Exercise details:
Please set down only the lines below starting with the line with "[00:07:26.80]" and going on through the line with "[00:07:01.70 to 00:07:27.40]", verbatim and without pictures.

Records shown:
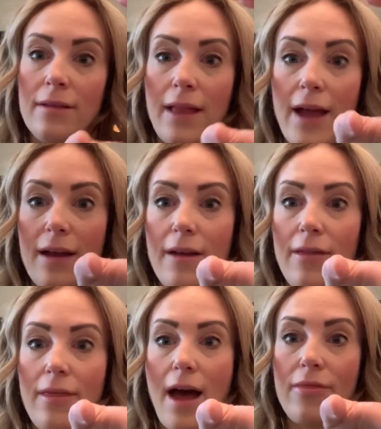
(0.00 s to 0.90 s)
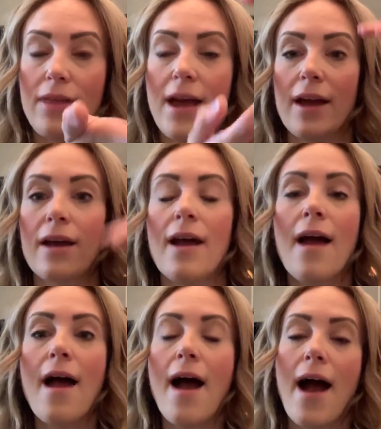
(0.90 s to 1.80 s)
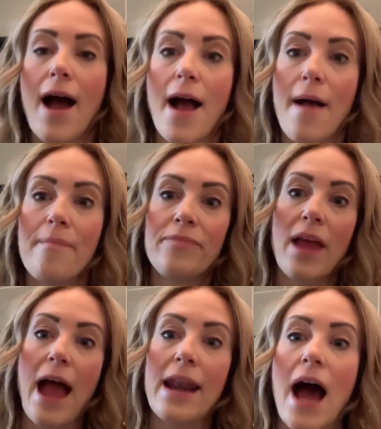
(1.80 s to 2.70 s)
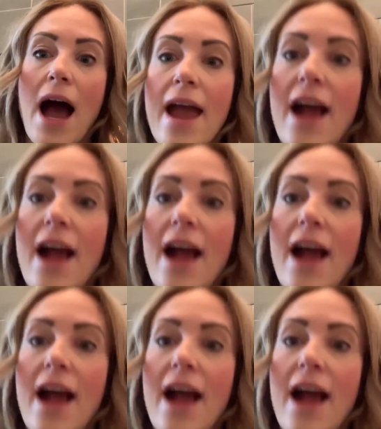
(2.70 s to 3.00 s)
like that thick. And I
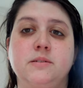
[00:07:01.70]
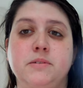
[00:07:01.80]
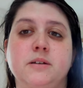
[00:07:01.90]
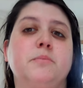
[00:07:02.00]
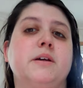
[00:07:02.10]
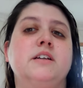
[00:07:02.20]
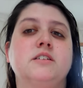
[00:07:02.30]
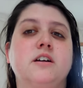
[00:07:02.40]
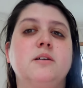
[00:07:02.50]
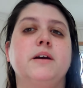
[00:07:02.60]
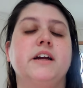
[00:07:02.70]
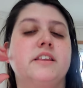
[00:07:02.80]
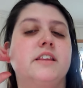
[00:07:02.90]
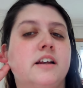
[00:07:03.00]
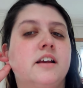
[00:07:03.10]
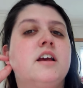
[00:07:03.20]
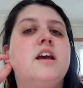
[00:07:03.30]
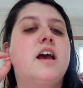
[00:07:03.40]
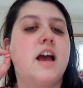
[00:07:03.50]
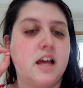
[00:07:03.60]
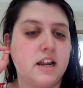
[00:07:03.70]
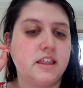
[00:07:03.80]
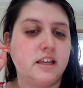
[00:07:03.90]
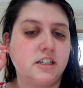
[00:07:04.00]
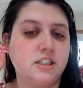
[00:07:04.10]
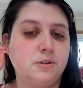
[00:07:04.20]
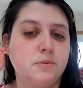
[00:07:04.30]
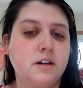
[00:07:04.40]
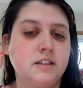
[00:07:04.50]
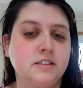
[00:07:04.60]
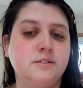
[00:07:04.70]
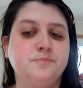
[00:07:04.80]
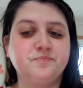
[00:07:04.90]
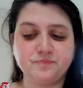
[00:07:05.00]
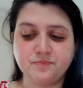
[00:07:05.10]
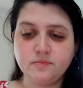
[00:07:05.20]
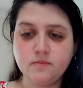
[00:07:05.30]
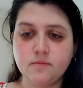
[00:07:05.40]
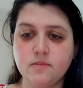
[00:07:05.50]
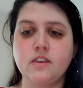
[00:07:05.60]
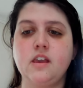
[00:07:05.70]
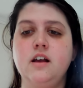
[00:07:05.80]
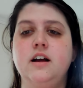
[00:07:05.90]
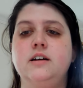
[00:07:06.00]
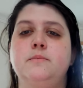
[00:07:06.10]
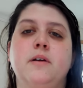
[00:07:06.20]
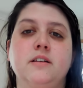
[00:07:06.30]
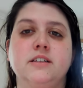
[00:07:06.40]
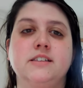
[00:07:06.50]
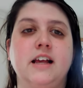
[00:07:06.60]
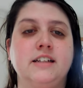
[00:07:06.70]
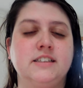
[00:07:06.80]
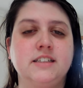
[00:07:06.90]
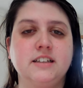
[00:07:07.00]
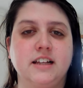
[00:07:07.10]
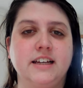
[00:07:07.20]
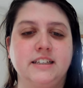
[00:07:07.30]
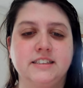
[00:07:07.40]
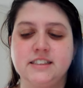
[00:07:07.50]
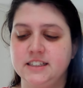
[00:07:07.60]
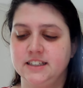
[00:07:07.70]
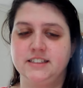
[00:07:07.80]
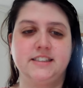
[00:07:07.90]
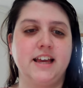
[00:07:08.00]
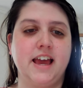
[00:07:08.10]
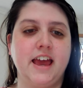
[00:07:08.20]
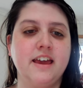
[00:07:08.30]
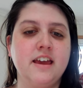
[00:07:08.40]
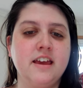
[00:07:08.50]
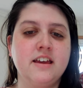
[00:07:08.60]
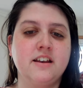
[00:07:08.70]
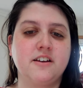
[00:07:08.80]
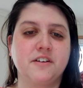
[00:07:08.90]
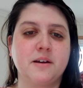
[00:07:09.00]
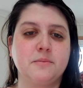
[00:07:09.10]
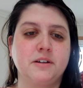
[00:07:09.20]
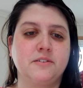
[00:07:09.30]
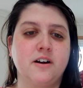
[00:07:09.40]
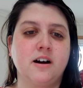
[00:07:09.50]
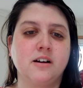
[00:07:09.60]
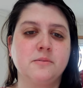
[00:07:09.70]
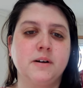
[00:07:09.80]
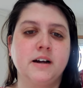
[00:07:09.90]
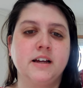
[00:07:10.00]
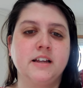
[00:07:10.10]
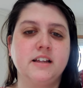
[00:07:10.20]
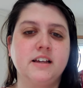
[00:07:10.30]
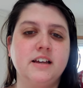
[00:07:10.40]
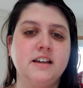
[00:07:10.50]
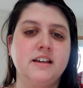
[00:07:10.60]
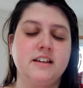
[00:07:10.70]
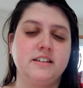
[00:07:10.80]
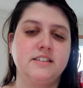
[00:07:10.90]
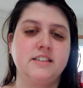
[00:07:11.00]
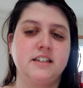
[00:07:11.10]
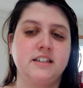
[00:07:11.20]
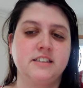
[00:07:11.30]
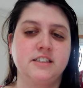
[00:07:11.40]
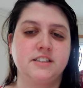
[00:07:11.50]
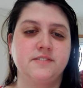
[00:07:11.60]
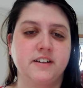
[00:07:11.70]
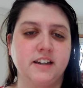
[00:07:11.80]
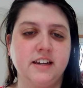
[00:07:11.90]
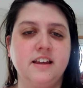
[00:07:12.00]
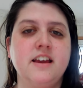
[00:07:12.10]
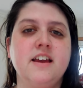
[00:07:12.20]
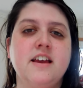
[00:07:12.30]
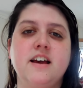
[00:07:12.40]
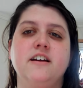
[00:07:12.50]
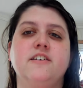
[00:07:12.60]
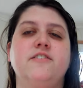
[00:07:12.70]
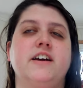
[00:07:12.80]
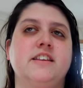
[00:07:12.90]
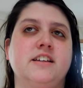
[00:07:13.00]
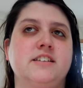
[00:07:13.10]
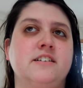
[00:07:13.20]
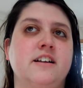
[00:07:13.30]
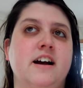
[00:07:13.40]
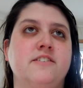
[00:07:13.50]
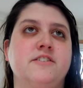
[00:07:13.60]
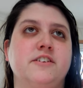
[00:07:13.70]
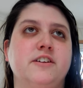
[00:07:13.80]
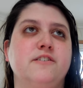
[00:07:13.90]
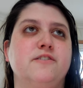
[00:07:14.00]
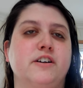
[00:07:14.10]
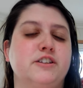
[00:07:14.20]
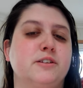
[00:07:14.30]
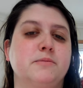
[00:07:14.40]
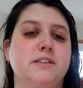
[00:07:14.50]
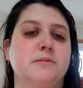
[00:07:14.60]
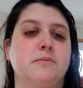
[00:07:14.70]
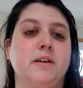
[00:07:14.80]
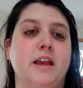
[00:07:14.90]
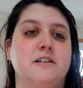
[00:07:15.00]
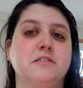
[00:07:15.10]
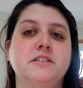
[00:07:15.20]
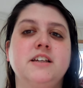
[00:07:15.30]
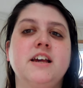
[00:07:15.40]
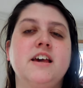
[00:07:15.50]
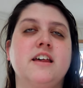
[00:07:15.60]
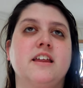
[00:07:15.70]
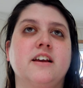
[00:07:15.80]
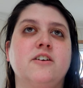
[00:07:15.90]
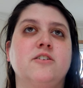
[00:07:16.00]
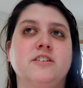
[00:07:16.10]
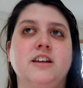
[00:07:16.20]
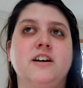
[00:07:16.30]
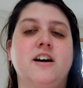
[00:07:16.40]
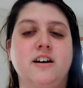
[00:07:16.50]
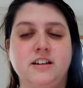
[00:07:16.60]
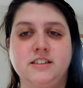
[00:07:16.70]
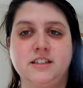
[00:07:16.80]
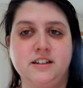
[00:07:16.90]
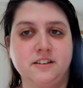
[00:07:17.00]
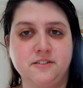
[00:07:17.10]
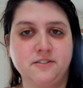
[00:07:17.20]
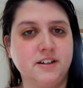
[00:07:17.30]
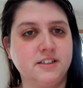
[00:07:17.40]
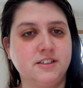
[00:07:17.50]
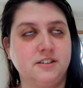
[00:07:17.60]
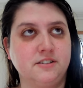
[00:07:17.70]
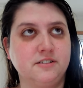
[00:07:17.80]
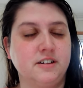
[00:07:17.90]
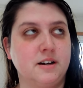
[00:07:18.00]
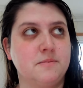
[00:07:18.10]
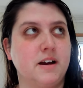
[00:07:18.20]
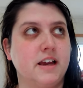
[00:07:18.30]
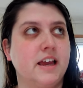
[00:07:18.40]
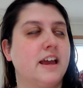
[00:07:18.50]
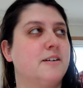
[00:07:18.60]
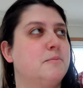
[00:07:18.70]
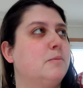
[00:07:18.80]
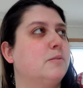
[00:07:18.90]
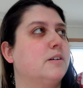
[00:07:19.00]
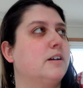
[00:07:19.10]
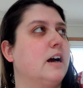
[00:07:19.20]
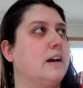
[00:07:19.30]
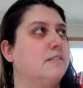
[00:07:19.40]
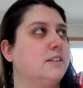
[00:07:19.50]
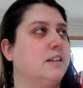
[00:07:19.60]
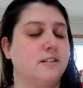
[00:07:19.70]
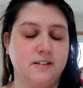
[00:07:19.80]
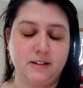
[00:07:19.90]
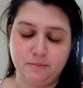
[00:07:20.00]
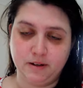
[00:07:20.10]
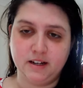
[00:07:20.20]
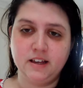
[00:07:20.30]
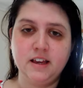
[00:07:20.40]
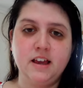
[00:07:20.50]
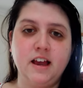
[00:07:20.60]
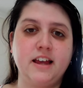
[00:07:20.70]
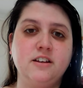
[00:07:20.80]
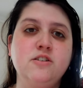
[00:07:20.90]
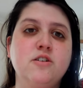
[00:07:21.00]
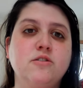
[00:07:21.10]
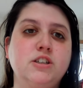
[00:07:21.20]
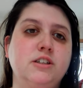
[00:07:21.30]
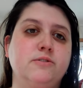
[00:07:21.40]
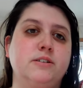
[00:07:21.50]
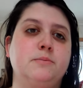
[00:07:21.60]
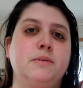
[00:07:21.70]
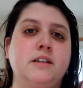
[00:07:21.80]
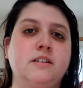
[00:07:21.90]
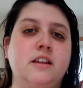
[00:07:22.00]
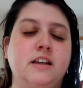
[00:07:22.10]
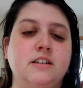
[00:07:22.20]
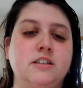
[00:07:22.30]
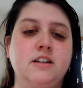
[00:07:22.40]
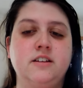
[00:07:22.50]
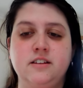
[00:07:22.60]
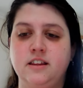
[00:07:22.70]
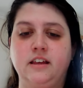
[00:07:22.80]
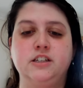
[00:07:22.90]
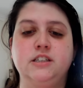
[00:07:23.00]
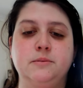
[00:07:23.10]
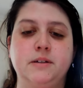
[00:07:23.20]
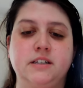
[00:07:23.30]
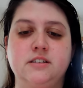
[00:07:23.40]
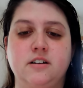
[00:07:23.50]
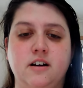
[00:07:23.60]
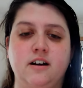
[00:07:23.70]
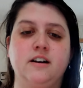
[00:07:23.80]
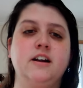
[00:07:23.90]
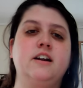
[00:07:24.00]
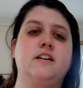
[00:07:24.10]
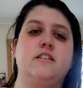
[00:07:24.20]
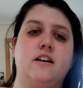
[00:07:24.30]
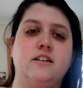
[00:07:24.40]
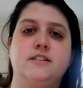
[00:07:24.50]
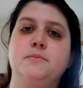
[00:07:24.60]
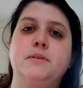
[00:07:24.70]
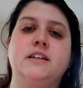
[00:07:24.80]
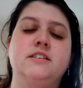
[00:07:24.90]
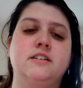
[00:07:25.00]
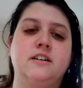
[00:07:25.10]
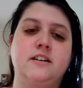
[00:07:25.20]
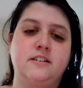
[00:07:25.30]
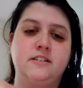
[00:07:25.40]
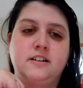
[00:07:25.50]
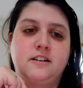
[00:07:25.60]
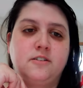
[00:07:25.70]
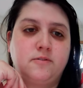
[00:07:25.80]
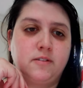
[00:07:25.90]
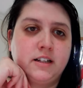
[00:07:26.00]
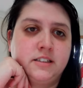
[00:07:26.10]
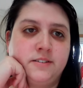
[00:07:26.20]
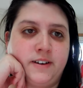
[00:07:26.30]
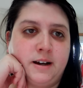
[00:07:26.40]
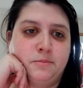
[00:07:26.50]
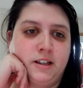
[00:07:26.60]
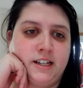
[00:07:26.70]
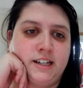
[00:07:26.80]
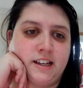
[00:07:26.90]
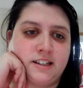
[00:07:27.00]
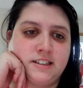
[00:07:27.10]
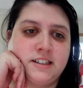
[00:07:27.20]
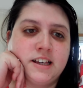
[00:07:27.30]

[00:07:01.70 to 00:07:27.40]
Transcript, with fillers: been a big star back then, and I think she was, um, probably st- and still is to this day. Don't get me wrong, but it's it's just funny how you find things out after you've watched them on something else. Like Goldie Hawn is another one too. Um, I can't remember what I've seen her in, but I know she was a big like like she's a big star. Her daughter's a big star. Her daughter runs Fabletics.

Output:
[00:07:26.80]
[00:07:26.90]
[00:07:27.00]
[00:07:27.10]
[00:07:27.20]
[00:07:27.30]

[00:07:01.70 to 00:07:27.40]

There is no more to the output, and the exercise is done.